In all, six body scanners will be needed for the premier airport of the State to avoid the existing screening by the metal detectors and physical contact like frisking as directed by the Bureau of Civil Aviation Security (BCAS). An eight-second full body scanning will enable the screening of 300 flyers an hour.
“Four body scanners will be installed in the T-II, the international terminal on the city side, and two in the T-1, the domestic terminal at Shanghumughom side, Airport Director C.V. Ravindran told The Hindu on Monday.
Of the four full body scanners to be installed in T-II much to the relief of the elite Central Industrial Security Force (CISF) personnel, two each will be for women and men. In the T-1, one body scanner each will be installed for women and men.
The devices with superior technology, to be procured by the Airports Authority of India (AAI) for the airports managed by it in the country, will be installed in the pre-embarkation security check points. Once the body scanners are installed, the door frame metal detectors and hand held metal detectors can be avoided.
Those refusing to go through body scanners will be subjected to a full pat-down search by the CISF personnel who are entrusted with the security in the airports.

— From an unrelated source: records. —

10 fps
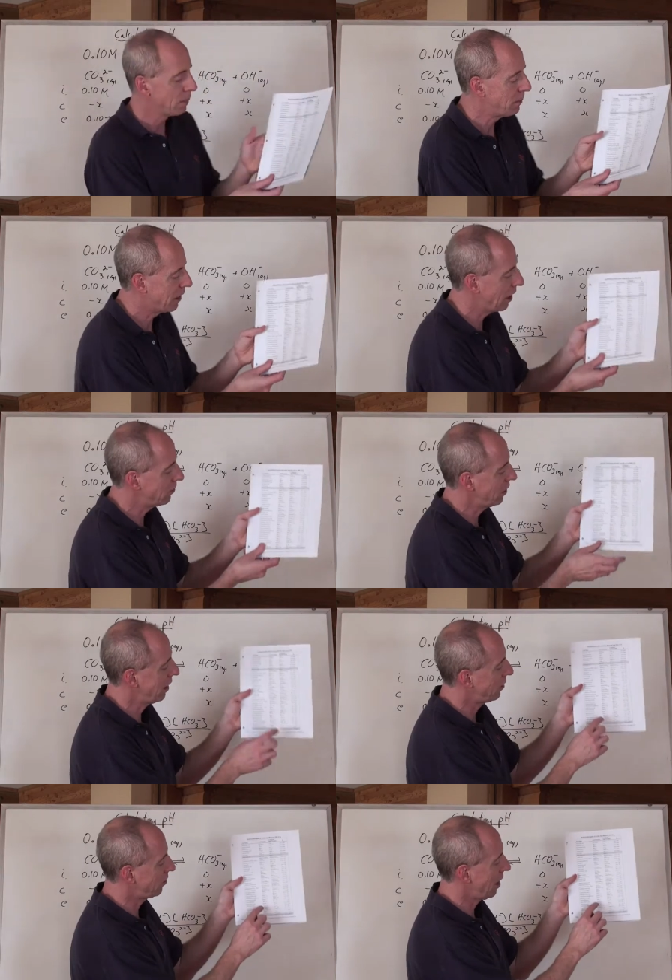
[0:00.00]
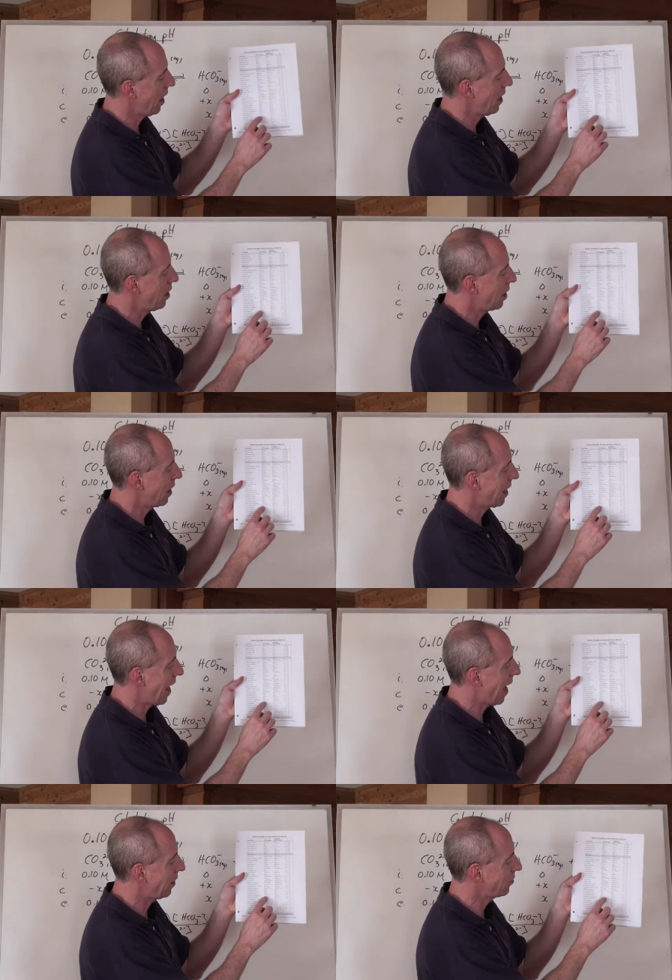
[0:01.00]
because it's a, an
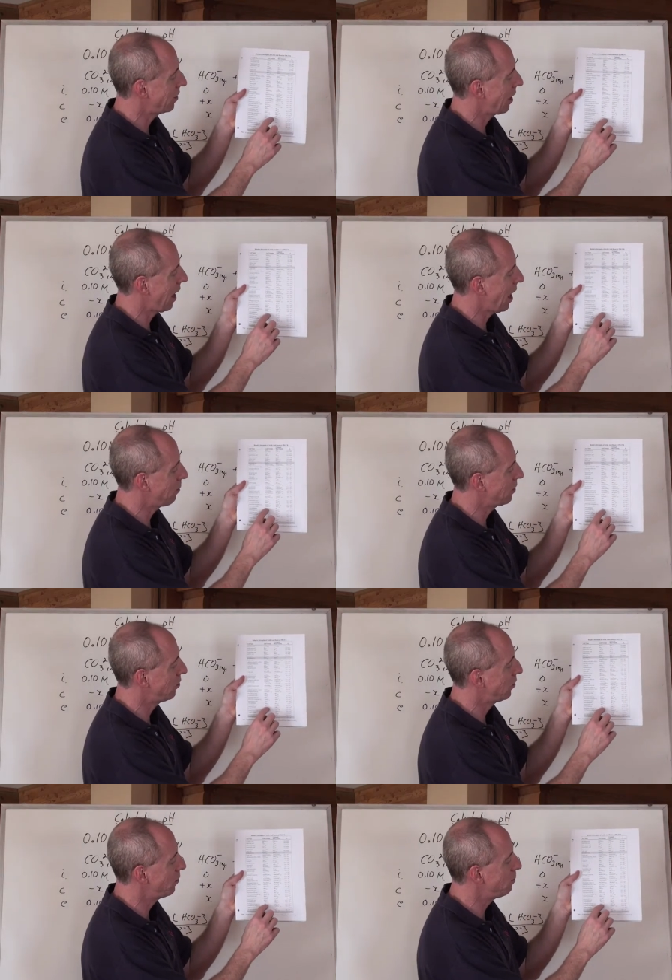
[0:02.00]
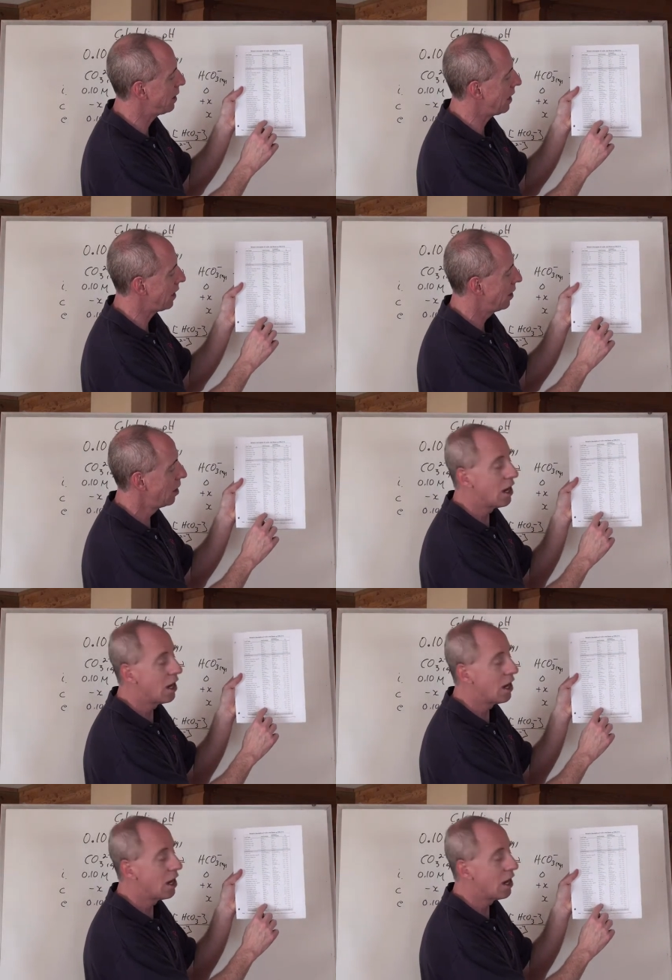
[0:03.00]
acid that happens to be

Air travellers with medical conditions will also be exempt from screening by the body scanners. Instead, they will be screened using door frame metal detectors.
Body scanners will be able to detect both metallic and non-metallic items concealed on the body underneath clothing. The scanners are based on millimetre wave technology comprising non-ionising electromagnetic radiation. According to the SOP of the BCAS, these scanners will produce only an outline or a mannequin-like image for all genders. A yellow box will appear on the body image to highlight areas that may need further screening.